You're using the wrong method you need the squeeze theorem I think
another idea
x^n / (n*n!)
= x^n /n - (n!-1)x^n /(n*n!)
using that, we can express each term of the series in 2 components, the first of which we know converges to pi/2 as we take the limit. There must be a way to show the second terms sum to 0.
>>7808066
The standard method for the integral is contour integration. Bottom of the article:
http://mathworld.wolfram.com/SincFunction.html
>>7809433
A careful reader will understand that the purpose of the above post was not to enter the mathematical argument itself, but to advise on formatting a few lines of code (although admittedly I did edit the expression itself, and the other guy sounded agreeable to that edit). Take it up with the other guy.
>>7809433
You are right. That arctan[x] series does not converge for |x|>=1. That can be remedied by replacing that Taylor series with it's Laurent Series.
http://www.wolframalpha.com/input/?i=arctan%28x%29+series
However, now I can't be sure the center sum converges either for terms greater than 1 so it gets all dicey. Might be best to abandon this method. Laurent Series are outside the scope of Calc 2 anyway which OP appears to be hinting at taking.
>>7810540
Ok, thinking about this based on what >>7808338 said, here is a shady way of doing it because it runs on the assumption below for x >= 0:
[math] ArcTan(x) < \int_{0}^{x }\frac{Sin(t)}{t}dt < \pi-ArcTan(x) [/math]
Now you do the following:
[math] \lim_{x\rightarrow \infty }ArcTan(x) < \lim_{x\rightarrow \infty }\int_{0}^{x }\frac{Sin(t)}{t}dt <\lim_{x\rightarrow \infty } \pi-ArcTan(x) [/math]
And then you get:
[math] \frac{\pi}{2} < \int_{0}^{\infty}\frac{Sin(t)}{t}dt <\frac{\pi}{2} [/math]
I also attached an image in case the latex fucks up again.
The assumption is the first line. I’m not sure how you would prove that the integral is *really* bounded by the arctans. But yeah if you run with the assumption then you can use the squeeze theorem to prove what value the integral converges to. I’d much be interested if someone can prove that the first line really is true. It isn't obvious to me how you would prove it.
Maybe this is a bit of an overkill, but you can use the following trick:
[math] \int_0^{\infty} \frac{\sin x}{x} \ dx=\lim_{a \to \infty} \int_0^a \frac{\sin x}{x} \ dx [/math]
So since [0,a] is bounded and closed, the Riemann and Lebesgue integrals agree, so consider the function
f(x,y)=e^{-xy} sin x.
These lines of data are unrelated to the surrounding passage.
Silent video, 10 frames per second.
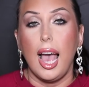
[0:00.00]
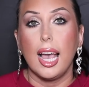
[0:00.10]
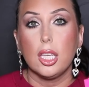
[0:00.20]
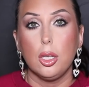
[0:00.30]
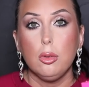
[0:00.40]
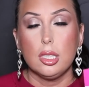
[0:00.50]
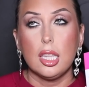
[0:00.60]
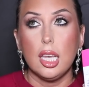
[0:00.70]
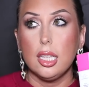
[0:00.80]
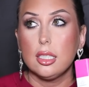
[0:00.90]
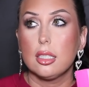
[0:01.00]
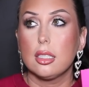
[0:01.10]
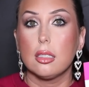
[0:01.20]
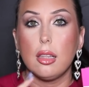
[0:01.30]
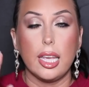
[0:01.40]
I use
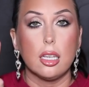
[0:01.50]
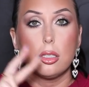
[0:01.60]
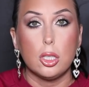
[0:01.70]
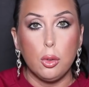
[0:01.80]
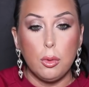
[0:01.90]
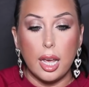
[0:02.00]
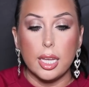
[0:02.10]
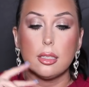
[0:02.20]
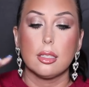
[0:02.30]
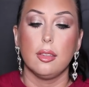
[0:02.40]
this like two nights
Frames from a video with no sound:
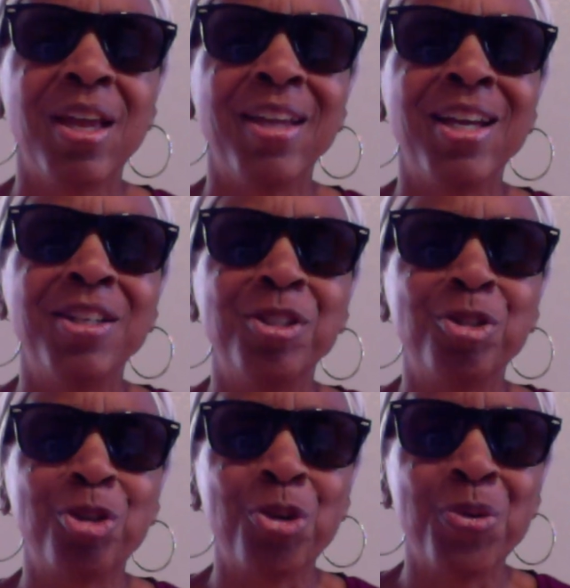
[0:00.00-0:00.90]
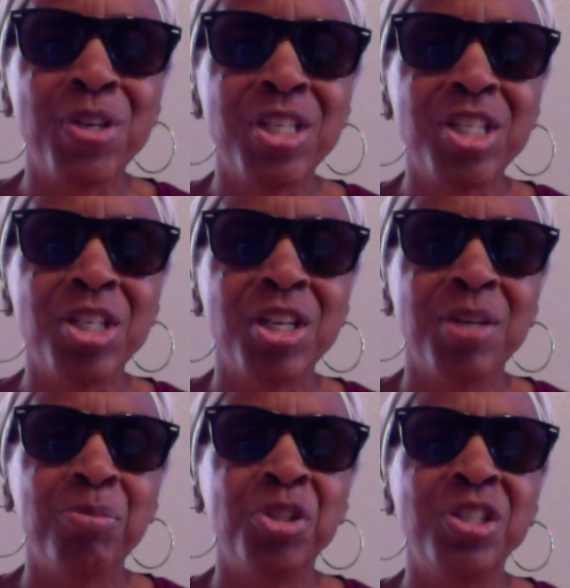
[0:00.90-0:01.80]
and got discouraged,
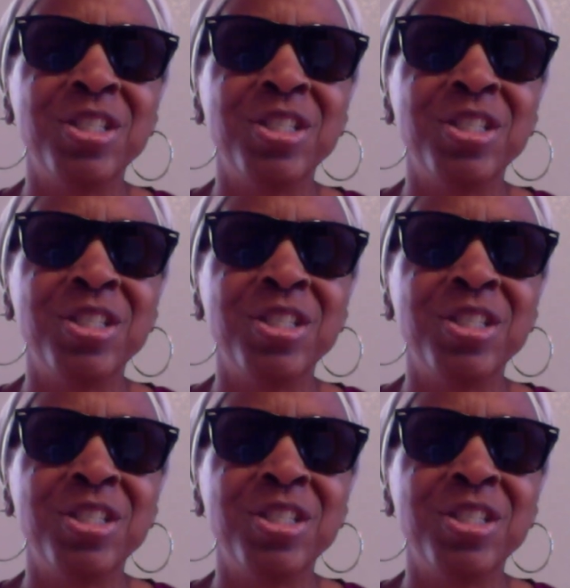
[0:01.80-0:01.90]
but you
Integrate this function over 0<x<a, and 0<y<\infty. Then use Fubini to deduce that
[math] \left| \frac{\pi}{2}-\int_0^a \frac{\sin x}{x} \ dx \right| \leq \frac{1}{a} [/math]
You will see that this gives you the result, as you let a go to infinity.
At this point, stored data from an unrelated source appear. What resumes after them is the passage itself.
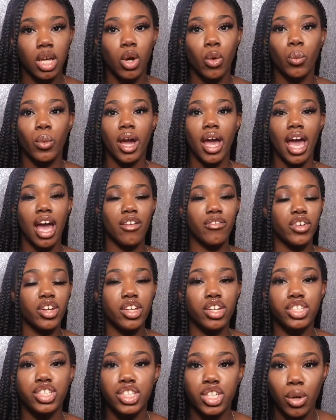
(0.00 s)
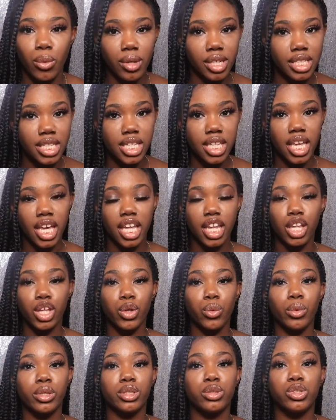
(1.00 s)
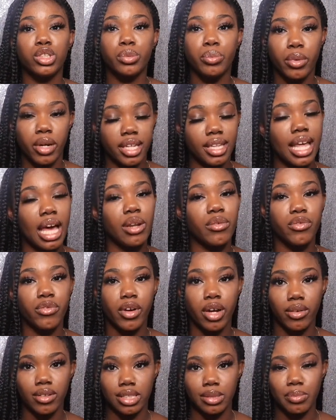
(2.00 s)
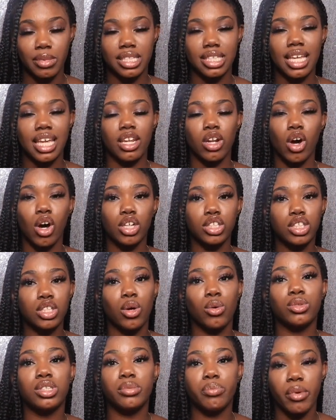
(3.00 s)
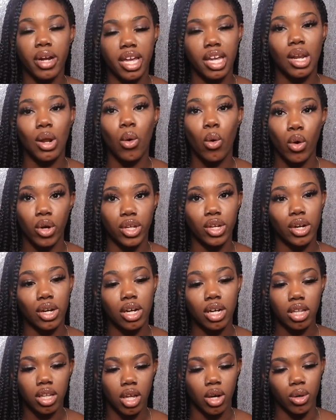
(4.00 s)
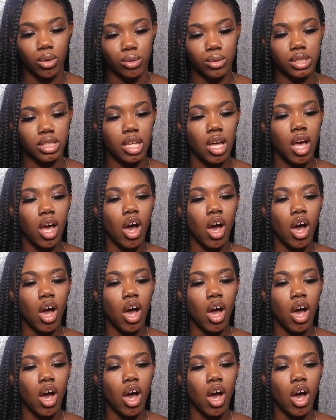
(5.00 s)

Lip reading: wherever you're showing skin, you want to spray that fragrance mist, and also spray it on your clothes.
It's a very Standard example of Contour integration using cauchys integral theorem.
Take a contour going from epsilon <<1 to R >>1, a big semicircle over the top of the complex plane to - R then back to - epsilon, and a semicircle over 0 back to epsilon, and integrate e^(i*z) / z along the contour.
Sin x / x is differentiable inside the contour, so the whole integral is 0.
The - epsilon to epsilon bit is -pi*i, for any epsilon, so let epsilon go small. The R to - R bit goes to 0 as R gets large.
Then
Integrate e^iz/z dz from 0 to infinity - i*pi =0
Taking imaginary parts gives the answer.
(taking real parts gives cos x / x between 0 and infinity =0)
May have made some small mistakes here and there, I'm doing it off the top of my head on my phone. Just Google contour integration. This problem is always the first example.